Pour un constructeur comme CLS iMation, c’est même une nouvelle façon de compléter son offre autour de l’automatisation. Le jumeau vient tout d’abord répondre à des besoins de modélisation en amont des projets, permettant d’étudier les flux et de déployer ensuite les équipements les plus optimisés possibles. « Nous étudions l’environnement de travail, les besoins, le nombre de produits traités par jour, et nous choisissons ensuite la meilleure solution. Ce cas de figure est particulièrement pertinent face à des process compliqués, afin de permettre au client de visualiser concrètement les bénéfices d’une technologie par rapport à une autre », raconte Rino Melone, marketing et product manager chez CLS iMation. Ces jumeaux numériques sont également en action de cette manière chez le constructeur Fives, qui peut proposer à ses clients de tester les solutions avant leur lancement. « Dès la phase de développement, nous pouvons faire une mise en service virtuelle de la machine, pour pré-tester tous nos programmes sans les contraintes de la solution réelle : risques de casse, mouvements inattendus… En anticipant les problèmes, nous arrivons mieux préparés sur nos phases de mise en service. Nous diminuons les risques et nous augmentons notre maîtrise », déclarait Geoffrey Vanden Kerckhove, responsable technique automatisme et robotique chez Synapse Robotics, partenaire de Fives, à l’occasion d’une démonstration sur le site de Martillac en juin 2022.
Mais dans les entrepôts, le jumeau numérique peut aussi trouver sa place en aval, en tant qu’outil de pilotage en temps réel de l’activité. Cosmo Tech raconte ainsi l’installation d’un jumeau sur une ligne de production d’un de ses clients pour lancer des cycles de simulation avec des données chiffrées de performance. « Quand des informations amenées par des capteurs indiquent qu’une machine commence à avoir une baisse de productivité, il est possible de lancer des alertes automatiquement et de voir instantanément l’impact que cet évènement va avoir sur les huit heures à venir. On peut même faire des simulations de maintenance, avant même que le problème arrive », explique Michel Morvan. Utilisées dans le temps, ces solutions peuvent permettre de changer les process et d’étudier les impacts probables. « Sur un site déjà en action, toute modification de l’activité peut être un exercice coûteux. Avec un jumeau numérique, nous sommes en mesure d’étudier le fonctionnement du système mis en place et éclairer des évolutions possibles.
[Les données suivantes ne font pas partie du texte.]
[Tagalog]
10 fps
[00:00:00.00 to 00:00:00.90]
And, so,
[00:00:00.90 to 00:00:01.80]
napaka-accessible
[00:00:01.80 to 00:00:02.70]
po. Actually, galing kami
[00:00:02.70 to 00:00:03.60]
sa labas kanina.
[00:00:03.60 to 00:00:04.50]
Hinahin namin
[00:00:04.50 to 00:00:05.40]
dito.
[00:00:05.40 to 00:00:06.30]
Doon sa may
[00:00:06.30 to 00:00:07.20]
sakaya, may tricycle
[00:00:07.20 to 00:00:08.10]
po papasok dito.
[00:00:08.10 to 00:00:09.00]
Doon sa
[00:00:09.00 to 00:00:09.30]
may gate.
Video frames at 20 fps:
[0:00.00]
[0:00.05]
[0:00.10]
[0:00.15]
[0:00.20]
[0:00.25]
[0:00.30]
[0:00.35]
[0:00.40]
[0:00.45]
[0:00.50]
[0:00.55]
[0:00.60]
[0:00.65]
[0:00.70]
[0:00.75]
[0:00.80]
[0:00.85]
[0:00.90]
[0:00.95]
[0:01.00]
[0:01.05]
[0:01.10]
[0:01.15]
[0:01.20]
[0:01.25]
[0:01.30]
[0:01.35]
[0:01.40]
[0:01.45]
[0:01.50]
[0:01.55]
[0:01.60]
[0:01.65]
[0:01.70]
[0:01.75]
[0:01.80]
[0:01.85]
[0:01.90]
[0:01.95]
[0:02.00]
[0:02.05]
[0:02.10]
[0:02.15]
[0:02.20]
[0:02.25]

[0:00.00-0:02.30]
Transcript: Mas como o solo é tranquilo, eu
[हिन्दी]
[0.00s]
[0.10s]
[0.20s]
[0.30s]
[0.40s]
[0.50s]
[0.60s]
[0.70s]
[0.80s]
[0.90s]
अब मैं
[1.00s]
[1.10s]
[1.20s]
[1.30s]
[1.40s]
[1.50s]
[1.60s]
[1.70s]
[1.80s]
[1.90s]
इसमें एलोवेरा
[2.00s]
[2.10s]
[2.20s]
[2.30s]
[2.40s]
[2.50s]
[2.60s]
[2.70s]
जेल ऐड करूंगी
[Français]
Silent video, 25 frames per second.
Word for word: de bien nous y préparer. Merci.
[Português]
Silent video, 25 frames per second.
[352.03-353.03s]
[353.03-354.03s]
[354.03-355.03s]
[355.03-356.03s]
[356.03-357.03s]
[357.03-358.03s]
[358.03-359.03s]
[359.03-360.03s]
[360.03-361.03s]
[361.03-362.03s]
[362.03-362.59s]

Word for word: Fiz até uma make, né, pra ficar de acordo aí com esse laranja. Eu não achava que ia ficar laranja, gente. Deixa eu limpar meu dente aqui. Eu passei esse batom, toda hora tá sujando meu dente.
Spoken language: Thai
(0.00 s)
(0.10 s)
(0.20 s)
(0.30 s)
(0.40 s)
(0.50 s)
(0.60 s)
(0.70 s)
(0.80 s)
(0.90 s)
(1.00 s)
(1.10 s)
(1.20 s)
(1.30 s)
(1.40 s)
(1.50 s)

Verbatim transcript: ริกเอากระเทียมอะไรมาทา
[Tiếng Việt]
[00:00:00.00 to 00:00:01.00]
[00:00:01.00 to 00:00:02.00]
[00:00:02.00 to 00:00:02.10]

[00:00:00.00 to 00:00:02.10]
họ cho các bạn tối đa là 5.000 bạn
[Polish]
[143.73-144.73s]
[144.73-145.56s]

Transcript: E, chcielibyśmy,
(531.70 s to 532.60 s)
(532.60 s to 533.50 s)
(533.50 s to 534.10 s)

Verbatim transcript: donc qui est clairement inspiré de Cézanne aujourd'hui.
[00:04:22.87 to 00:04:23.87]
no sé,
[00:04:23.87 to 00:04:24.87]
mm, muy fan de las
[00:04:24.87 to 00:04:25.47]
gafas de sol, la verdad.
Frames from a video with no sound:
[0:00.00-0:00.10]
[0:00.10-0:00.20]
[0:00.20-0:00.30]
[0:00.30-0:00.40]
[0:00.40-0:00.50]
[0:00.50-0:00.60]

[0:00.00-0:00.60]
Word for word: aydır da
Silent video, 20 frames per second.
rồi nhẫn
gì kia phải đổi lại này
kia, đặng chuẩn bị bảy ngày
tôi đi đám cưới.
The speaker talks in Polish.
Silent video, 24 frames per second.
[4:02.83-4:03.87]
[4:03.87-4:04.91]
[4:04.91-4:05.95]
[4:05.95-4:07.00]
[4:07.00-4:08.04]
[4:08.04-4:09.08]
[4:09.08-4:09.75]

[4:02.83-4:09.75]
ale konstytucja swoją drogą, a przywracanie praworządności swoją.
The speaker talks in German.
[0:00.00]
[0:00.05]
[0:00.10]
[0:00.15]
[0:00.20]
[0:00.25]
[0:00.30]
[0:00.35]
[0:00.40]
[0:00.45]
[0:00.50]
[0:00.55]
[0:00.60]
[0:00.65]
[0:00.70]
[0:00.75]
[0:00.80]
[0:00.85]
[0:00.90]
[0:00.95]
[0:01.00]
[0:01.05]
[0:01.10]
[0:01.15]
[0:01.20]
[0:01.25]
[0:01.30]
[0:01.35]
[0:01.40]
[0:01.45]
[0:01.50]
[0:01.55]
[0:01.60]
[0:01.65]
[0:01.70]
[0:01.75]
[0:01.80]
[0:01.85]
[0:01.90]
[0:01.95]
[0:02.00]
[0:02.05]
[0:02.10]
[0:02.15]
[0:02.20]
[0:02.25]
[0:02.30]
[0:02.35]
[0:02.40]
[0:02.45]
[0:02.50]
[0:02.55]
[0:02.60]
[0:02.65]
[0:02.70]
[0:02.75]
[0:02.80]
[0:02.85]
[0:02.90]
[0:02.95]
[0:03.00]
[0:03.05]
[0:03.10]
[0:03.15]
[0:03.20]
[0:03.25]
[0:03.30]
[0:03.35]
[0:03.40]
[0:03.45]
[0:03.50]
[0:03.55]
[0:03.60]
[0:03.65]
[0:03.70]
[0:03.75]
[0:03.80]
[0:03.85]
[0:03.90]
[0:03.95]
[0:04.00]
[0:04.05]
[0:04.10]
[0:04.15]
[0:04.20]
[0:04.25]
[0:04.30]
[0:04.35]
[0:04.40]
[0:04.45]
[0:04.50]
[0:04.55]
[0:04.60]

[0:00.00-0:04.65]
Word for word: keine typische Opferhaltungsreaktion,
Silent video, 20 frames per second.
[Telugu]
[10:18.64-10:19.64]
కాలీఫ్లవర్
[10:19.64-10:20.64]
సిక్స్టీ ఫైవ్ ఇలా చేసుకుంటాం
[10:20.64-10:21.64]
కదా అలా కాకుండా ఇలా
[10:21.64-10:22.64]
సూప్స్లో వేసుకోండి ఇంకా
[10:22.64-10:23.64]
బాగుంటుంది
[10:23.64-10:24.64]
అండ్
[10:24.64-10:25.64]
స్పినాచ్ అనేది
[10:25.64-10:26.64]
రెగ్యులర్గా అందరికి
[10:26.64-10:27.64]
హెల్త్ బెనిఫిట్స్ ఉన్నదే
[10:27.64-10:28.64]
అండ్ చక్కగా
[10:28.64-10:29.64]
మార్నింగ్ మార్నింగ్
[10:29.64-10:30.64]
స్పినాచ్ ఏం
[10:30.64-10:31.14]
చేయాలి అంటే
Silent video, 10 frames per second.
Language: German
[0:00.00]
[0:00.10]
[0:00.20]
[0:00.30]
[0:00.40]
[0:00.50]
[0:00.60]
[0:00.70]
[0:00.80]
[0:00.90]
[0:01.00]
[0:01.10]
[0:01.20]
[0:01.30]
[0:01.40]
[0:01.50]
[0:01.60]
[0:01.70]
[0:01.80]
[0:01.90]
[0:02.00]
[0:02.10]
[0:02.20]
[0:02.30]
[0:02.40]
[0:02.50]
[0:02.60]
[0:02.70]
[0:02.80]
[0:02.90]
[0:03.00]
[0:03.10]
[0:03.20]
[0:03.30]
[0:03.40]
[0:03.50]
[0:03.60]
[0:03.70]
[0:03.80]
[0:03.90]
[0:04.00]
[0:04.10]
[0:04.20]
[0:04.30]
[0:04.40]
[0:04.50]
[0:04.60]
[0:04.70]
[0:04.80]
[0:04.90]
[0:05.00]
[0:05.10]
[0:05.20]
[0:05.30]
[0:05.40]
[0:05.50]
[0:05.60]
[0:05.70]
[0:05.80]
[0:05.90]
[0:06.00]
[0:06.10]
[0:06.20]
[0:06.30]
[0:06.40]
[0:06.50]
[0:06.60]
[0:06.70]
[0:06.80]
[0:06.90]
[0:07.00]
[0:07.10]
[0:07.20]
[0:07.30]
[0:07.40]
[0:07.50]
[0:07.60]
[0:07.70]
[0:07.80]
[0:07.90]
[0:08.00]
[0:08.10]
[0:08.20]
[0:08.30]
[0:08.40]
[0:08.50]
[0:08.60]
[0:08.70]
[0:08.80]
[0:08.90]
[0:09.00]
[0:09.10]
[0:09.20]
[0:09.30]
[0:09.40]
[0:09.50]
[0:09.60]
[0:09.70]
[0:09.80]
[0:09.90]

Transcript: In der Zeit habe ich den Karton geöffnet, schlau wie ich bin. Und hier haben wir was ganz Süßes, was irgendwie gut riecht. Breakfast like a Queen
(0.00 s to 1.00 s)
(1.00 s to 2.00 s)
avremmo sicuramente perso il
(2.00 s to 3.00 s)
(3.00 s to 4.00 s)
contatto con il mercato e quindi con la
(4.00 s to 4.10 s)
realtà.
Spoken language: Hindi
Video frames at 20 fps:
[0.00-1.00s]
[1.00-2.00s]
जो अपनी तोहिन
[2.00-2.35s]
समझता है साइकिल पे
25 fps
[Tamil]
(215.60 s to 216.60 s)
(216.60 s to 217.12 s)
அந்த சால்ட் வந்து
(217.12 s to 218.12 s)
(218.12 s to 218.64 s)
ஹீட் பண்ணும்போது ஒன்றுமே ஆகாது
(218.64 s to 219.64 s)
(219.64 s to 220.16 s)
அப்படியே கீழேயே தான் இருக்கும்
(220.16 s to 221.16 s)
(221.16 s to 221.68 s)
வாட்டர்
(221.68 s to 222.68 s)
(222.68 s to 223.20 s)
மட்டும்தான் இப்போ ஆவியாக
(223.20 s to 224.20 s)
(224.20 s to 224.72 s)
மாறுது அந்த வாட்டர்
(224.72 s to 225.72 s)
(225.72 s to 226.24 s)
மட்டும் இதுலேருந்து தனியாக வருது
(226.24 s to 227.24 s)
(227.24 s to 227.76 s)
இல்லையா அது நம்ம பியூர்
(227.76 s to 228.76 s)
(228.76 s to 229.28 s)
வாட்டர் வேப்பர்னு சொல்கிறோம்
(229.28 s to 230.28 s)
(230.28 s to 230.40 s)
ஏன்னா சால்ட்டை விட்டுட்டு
De même, si les partenaires d’un logisticien ou d’un industriel lui demandent de changer certains emballages ou étiquettes, on peut analyser l’impact de ces modifications et savoir rapidement comme réagir de la meilleure manière », note Rino Melone, soulignant les efforts menés pour rendre les interfaces de ces solutions plus ergonomiques afin de faciliter leur adoption et leur utilisation dans les grands centres logistiques.